Many job seekers spend countless hours writing, polishing and blasting their resumes to dozens of companies. Then they wait, and wait, and never hear a thing.

That’s because human resources people and hiring managers receive heaps of resumes for any given job opening, and they end up missing, skipping or tossing a lot of them. However, it turns out there are things you can do to help ensure your resume is seen.

“I think resumes end up in the resume black hole if the person just responds to a posting or ad and does nothing else,” says Greg Berry, Direct Hire Account Manager and Certified Personnel Consultant (CPC) at Labtopia Staffing. “Today companies are receiving hundreds of resumes for each position and, due to the volume, are not acknowledging receipt of them. Most large and medium-size companies are using applicant tracking systems to screen resumes before a person looks at them. Smaller organizations many just review the ones they receive until they find enough qualified candidates and then set the other resumes aside.”
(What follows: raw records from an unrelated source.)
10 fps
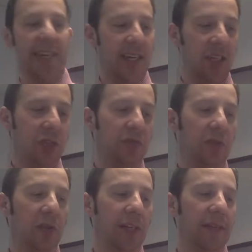the issue
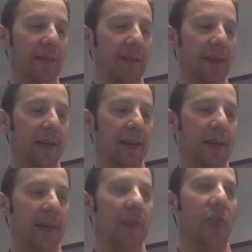fully.
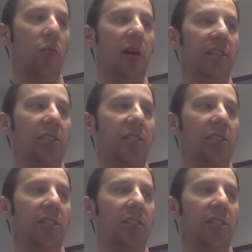You want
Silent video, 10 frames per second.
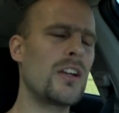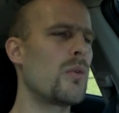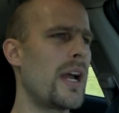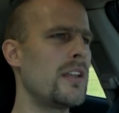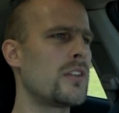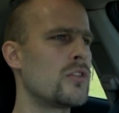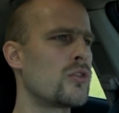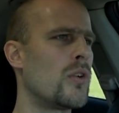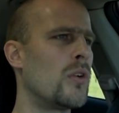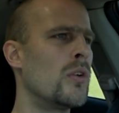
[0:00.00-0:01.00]
ride
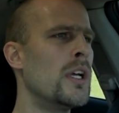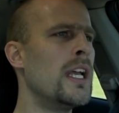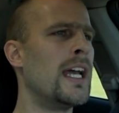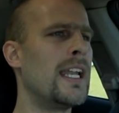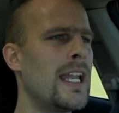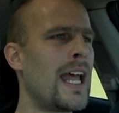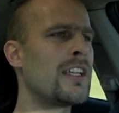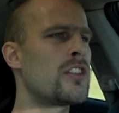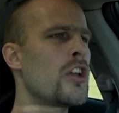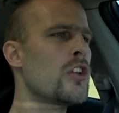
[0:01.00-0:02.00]
control, and it
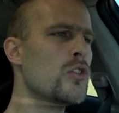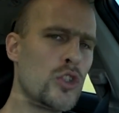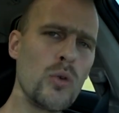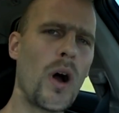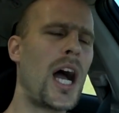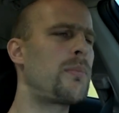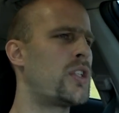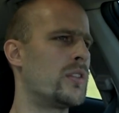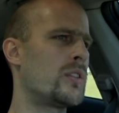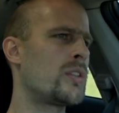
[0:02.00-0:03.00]
has two
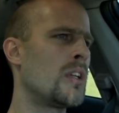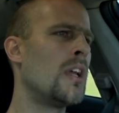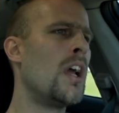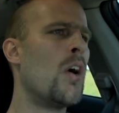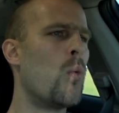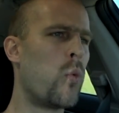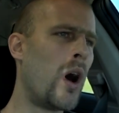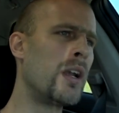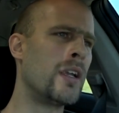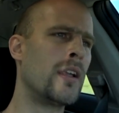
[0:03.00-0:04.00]
options,
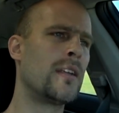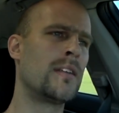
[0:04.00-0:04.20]
one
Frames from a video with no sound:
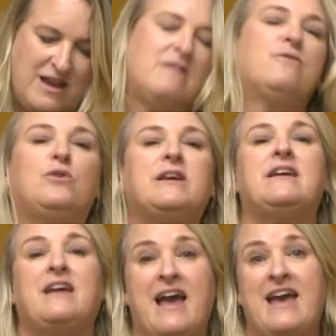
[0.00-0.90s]
and fully
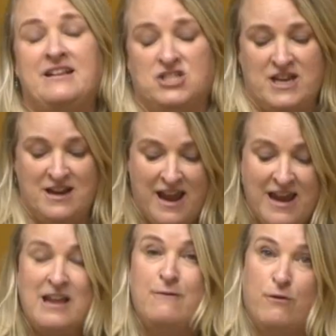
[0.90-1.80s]
engaged in
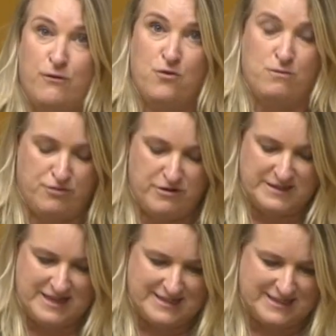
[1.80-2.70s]
any reform
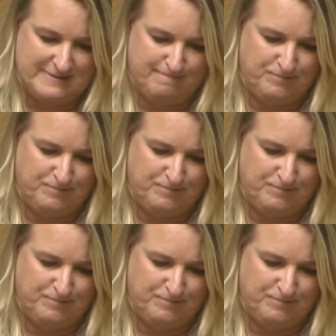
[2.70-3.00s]
process.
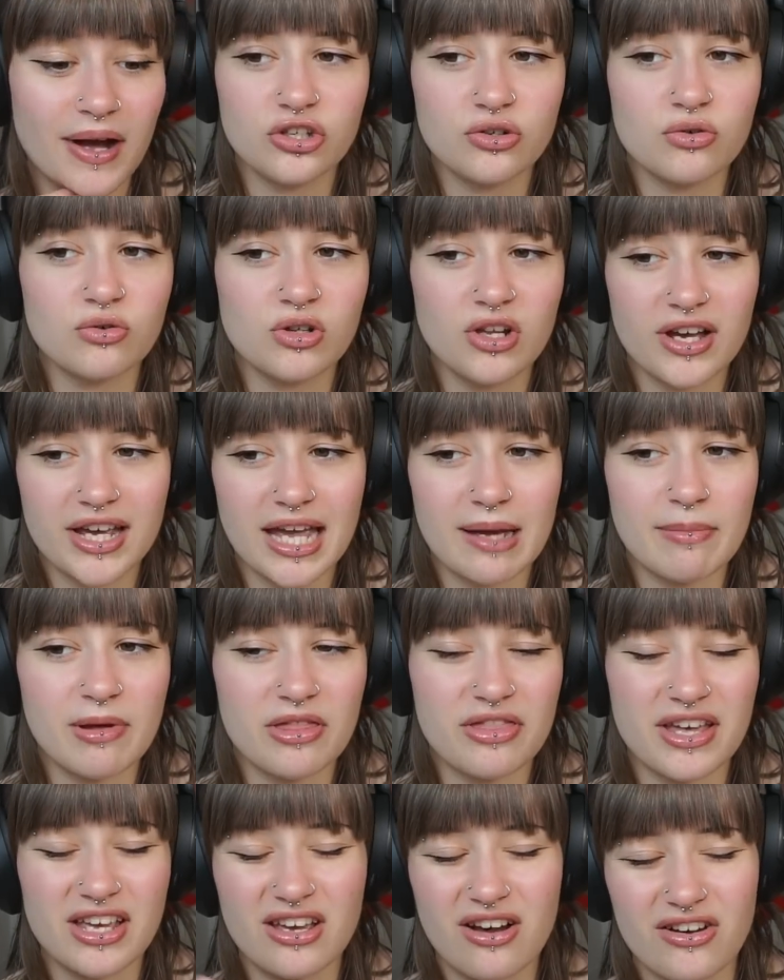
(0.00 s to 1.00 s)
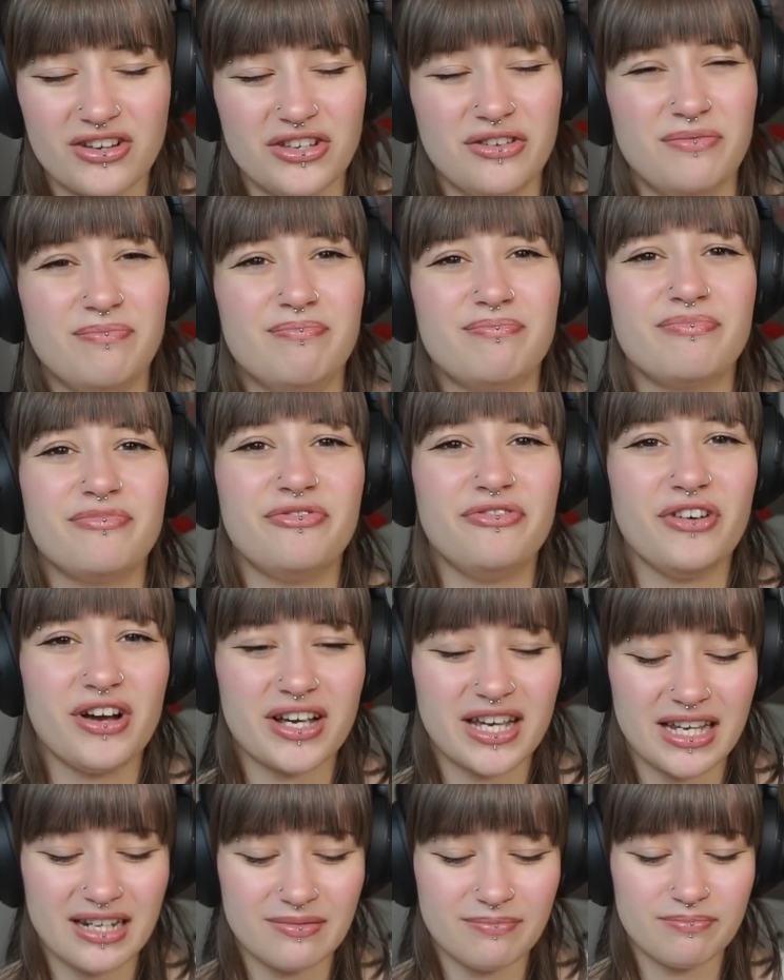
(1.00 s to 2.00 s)
You'll look at him and think, oh, you
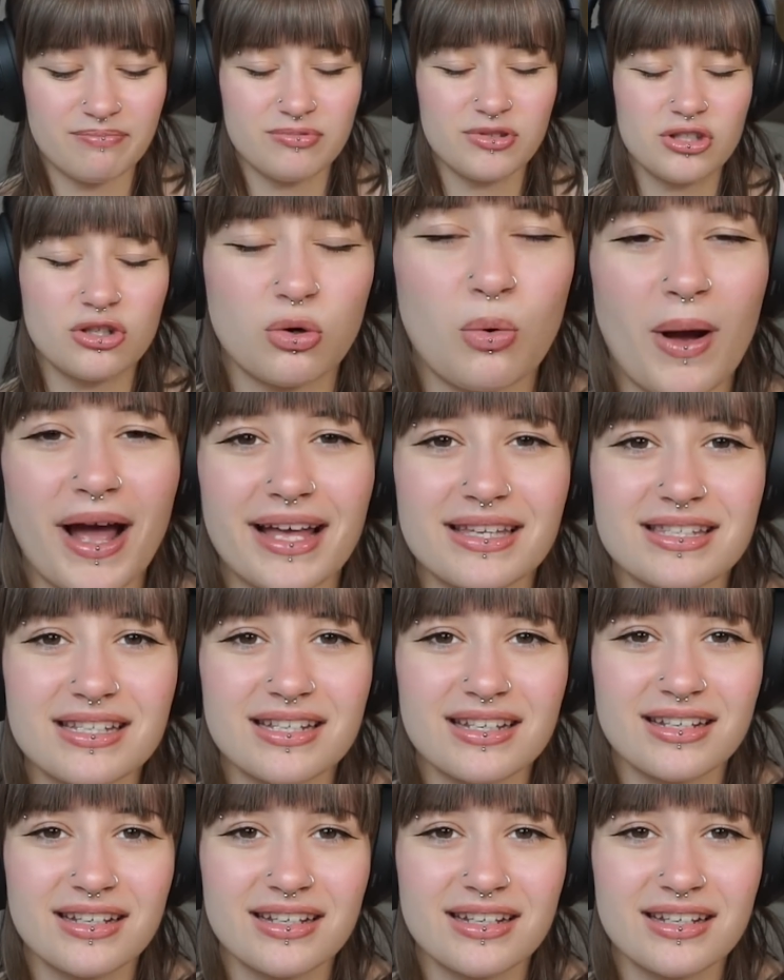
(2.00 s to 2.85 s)
twat.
Labtopia Recruiters, also suggests that candidates use the job posting to their advantage. Utilize some of the same words and phrases that appear in the job posting in your resume, if you do indeed possess those skill sets. Any queries run by an HR Manager or Director will recognize these key phrases and skills you possess, and this will move your candidacy to the top of their radar or attention.  But don’t just cut and paste the job posting into your resume or cover letter, particularly if you do not have those skills. If the computer doesn’t catch it, the hiring manager definitely will, and it could hurt your chances of moving forward with an interview.

At Labtopia Staffing, we offer additional tips to avoid the resume black hole:

  1. Keep it simple – avoid graphics and logos and other things that may “clog” how an applicant tracking system reads your resume. Resumes call for short, crisp statements. These statements do not necessarily have to be complete sentences; you can frequently leave out the articles a, an, and the.
  2. Have someone proofread your resume – sometimes it can be something as small as a typo that may turn off an employer and land you in the black hole, Berry says. “Before sending your resume, have at least one person you trust review it so that it can have a better chance of catching the eyes of the employer.”
  3. Research the company – “many of the science and engineering jobs include specific insights needed to successfully navigate through the resume and interview process,” says Sharboneau. “Thorough research can help you properly prepare, therefore avoiding being placed in the resume black hole by researching through LinkedIn, Facebook, Company Websites and Press Releases, all available on the Internet.”
  4. Include all of your skills on your resume, such as software programs you may have a moderate to expert user level. Many candidates get overlooked because they don’t take time to think through all of the skills they possess, and list them accordingly.